▶ [PROBLEM DETAILS]: Skip the pictures and write out, word for word, the lines below from the one with "[0:00.00-0:00.90]" through the one with "[00:02:54.00 to 00:02:54.90]", inclusive.

Start of SOURCE INFORMATION

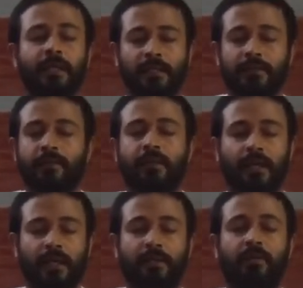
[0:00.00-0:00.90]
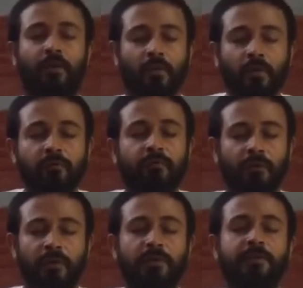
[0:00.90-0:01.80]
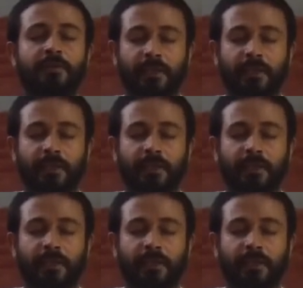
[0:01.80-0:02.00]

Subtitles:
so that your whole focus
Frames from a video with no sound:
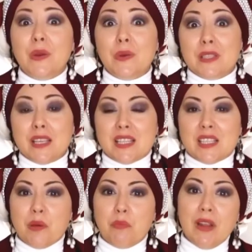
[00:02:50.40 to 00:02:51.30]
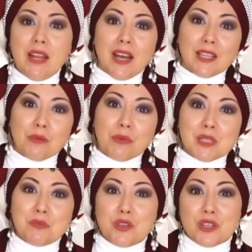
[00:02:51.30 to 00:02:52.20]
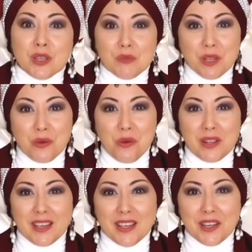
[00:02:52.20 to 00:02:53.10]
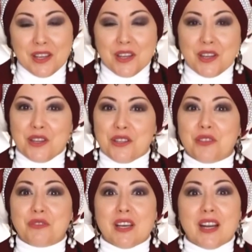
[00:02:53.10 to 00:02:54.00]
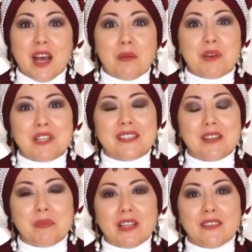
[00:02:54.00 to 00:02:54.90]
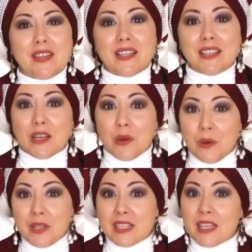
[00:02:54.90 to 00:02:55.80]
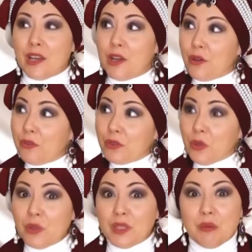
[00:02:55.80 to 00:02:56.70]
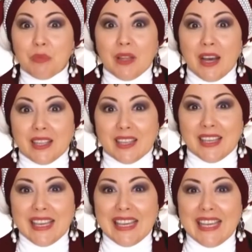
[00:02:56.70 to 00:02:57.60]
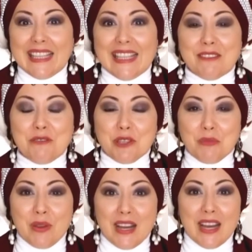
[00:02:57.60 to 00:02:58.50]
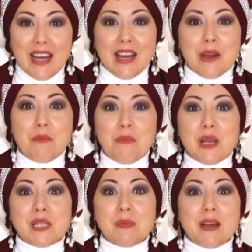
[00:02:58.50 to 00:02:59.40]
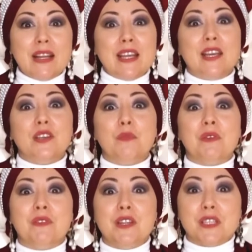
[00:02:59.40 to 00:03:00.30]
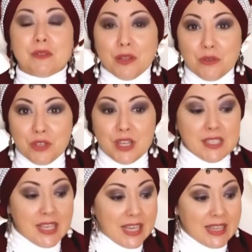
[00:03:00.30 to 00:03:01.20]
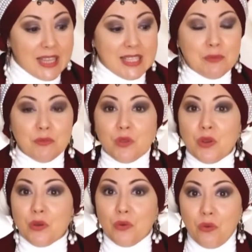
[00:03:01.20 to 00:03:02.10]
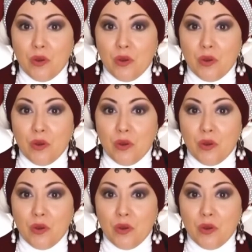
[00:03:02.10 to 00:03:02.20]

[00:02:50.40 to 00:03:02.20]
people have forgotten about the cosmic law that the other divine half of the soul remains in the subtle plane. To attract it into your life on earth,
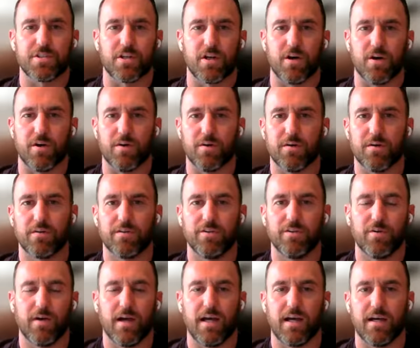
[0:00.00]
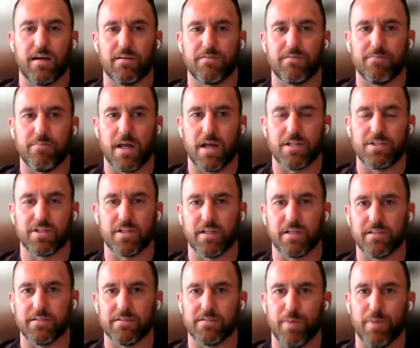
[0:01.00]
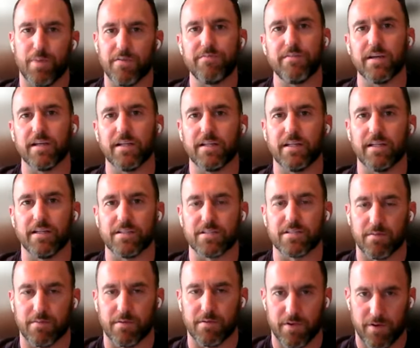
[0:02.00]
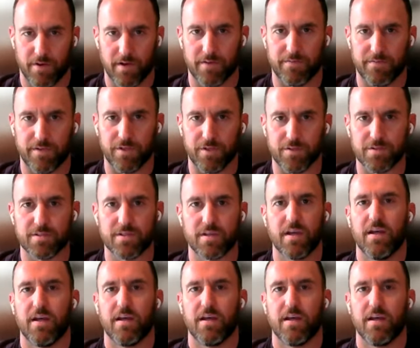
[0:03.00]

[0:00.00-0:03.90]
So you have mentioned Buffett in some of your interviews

End of SOURCE INFORMATION
Start of SOURCE INFORMATION

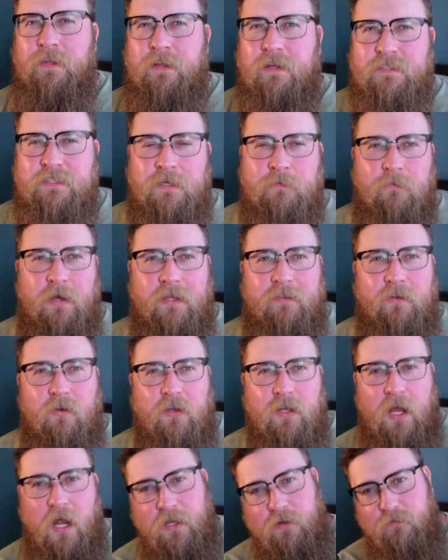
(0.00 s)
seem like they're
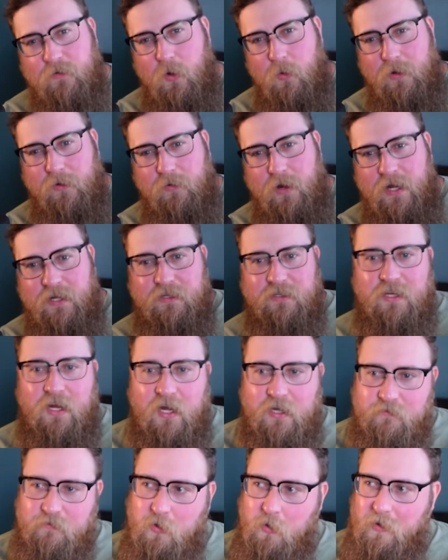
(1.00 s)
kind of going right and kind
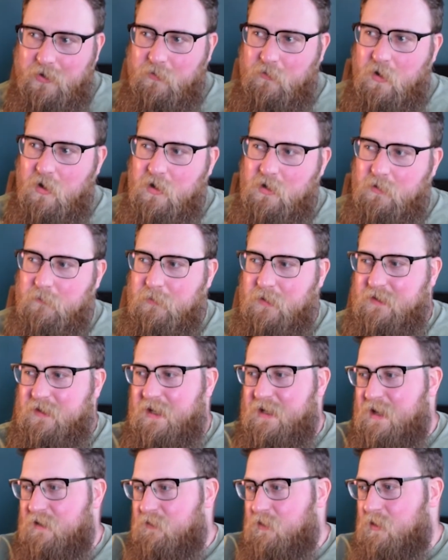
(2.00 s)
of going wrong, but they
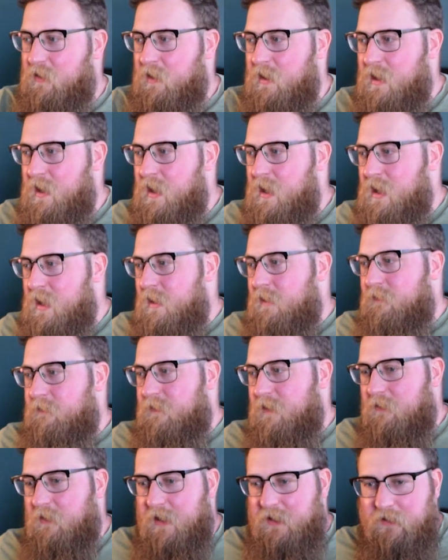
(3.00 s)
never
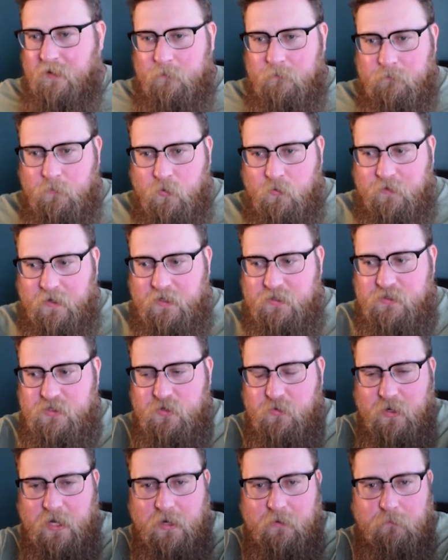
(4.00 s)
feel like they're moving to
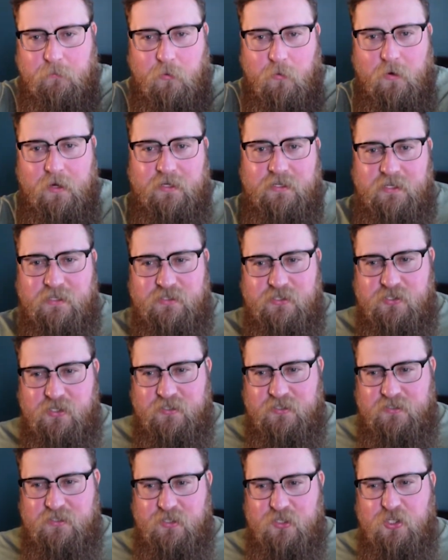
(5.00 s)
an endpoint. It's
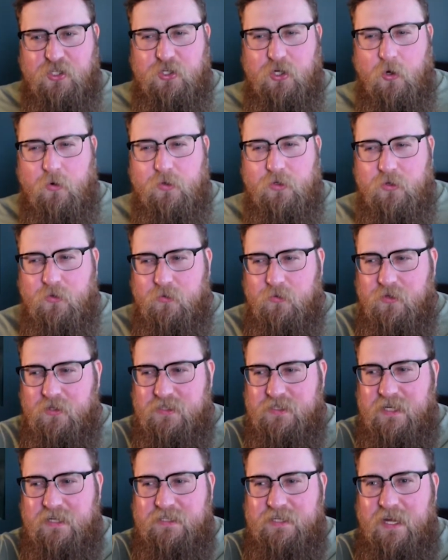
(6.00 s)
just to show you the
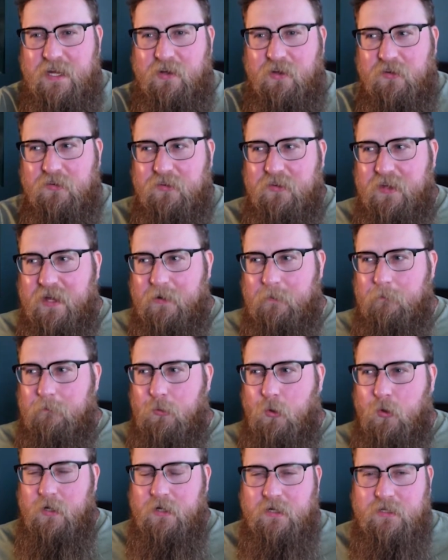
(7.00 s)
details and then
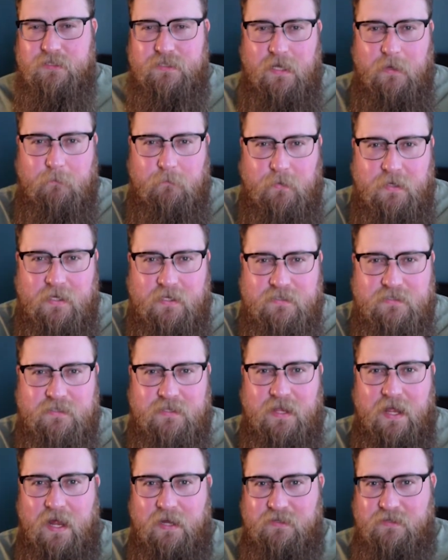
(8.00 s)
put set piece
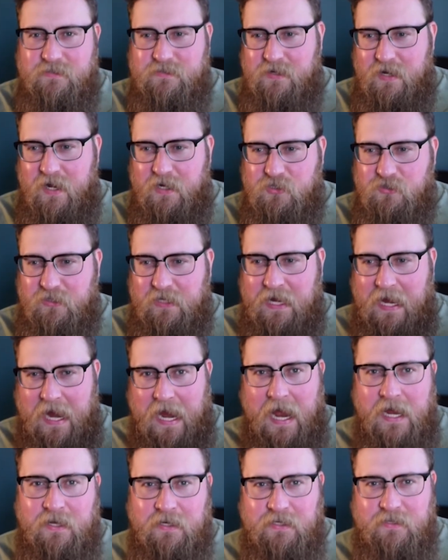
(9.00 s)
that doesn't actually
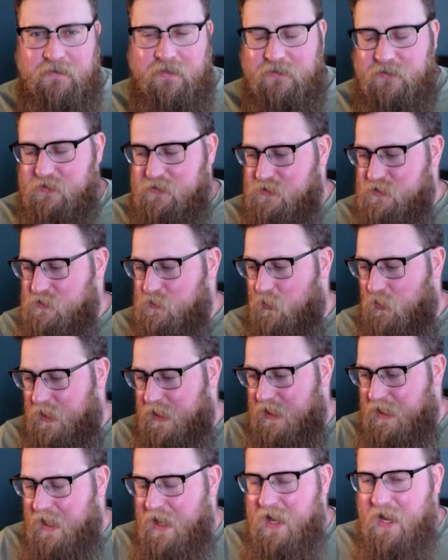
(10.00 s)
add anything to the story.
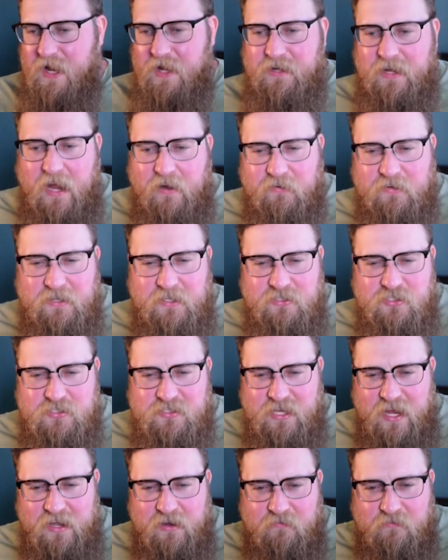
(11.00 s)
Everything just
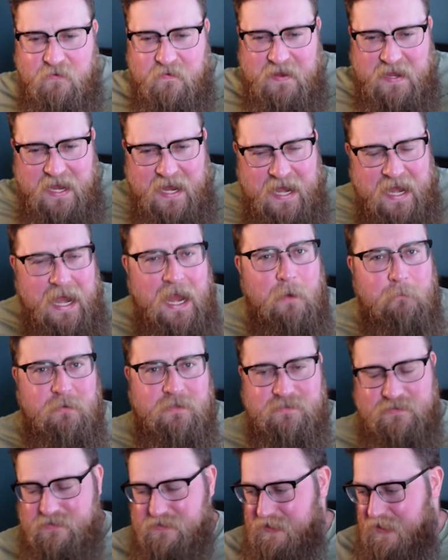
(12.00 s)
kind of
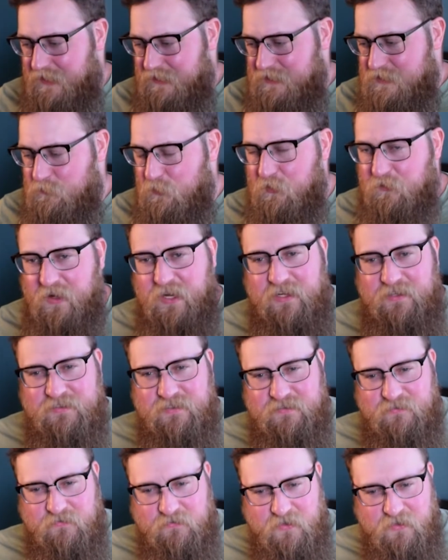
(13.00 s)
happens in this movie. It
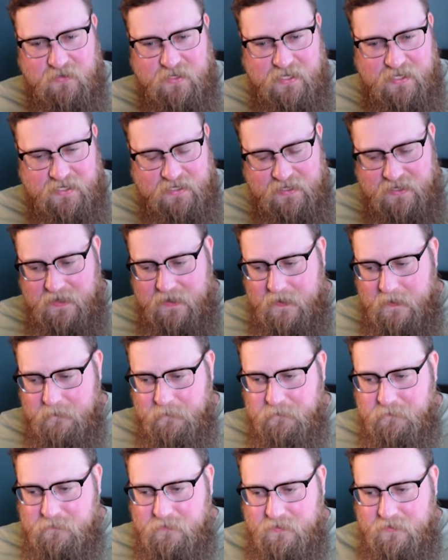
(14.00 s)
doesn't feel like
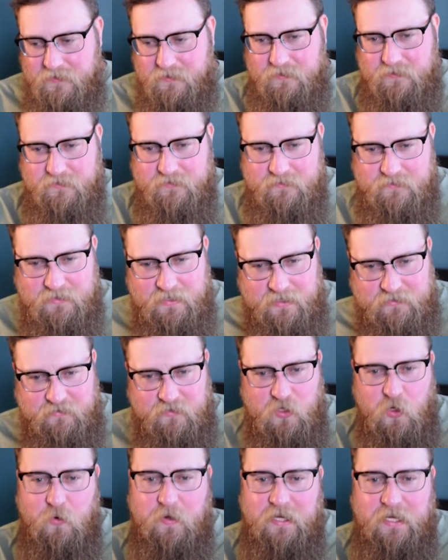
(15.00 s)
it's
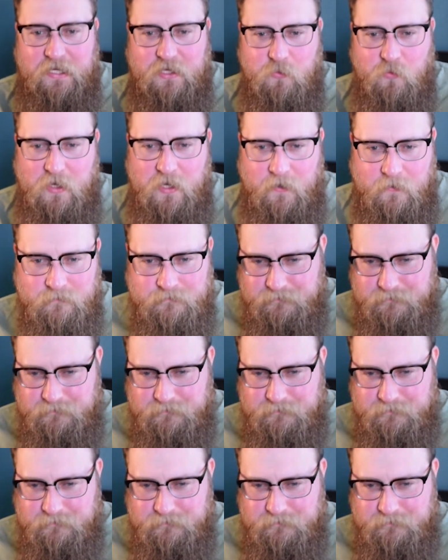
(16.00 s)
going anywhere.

End of SOURCE INFORMATION

▶ [RESPONSE TO THE TASK]:
[0:00.00-0:00.90]
[0:00.90-0:01.80]
[0:01.80-0:02.00]

Subtitles:
so that your whole focus
Frames from a video with no sound:
[00:02:50.40 to 00:02:51.30]
[00:02:51.30 to 00:02:52.20]
[00:02:52.20 to 00:02:53.10]
[00:02:53.10 to 00:02:54.00]
[00:02:54.00 to 00:02:54.90]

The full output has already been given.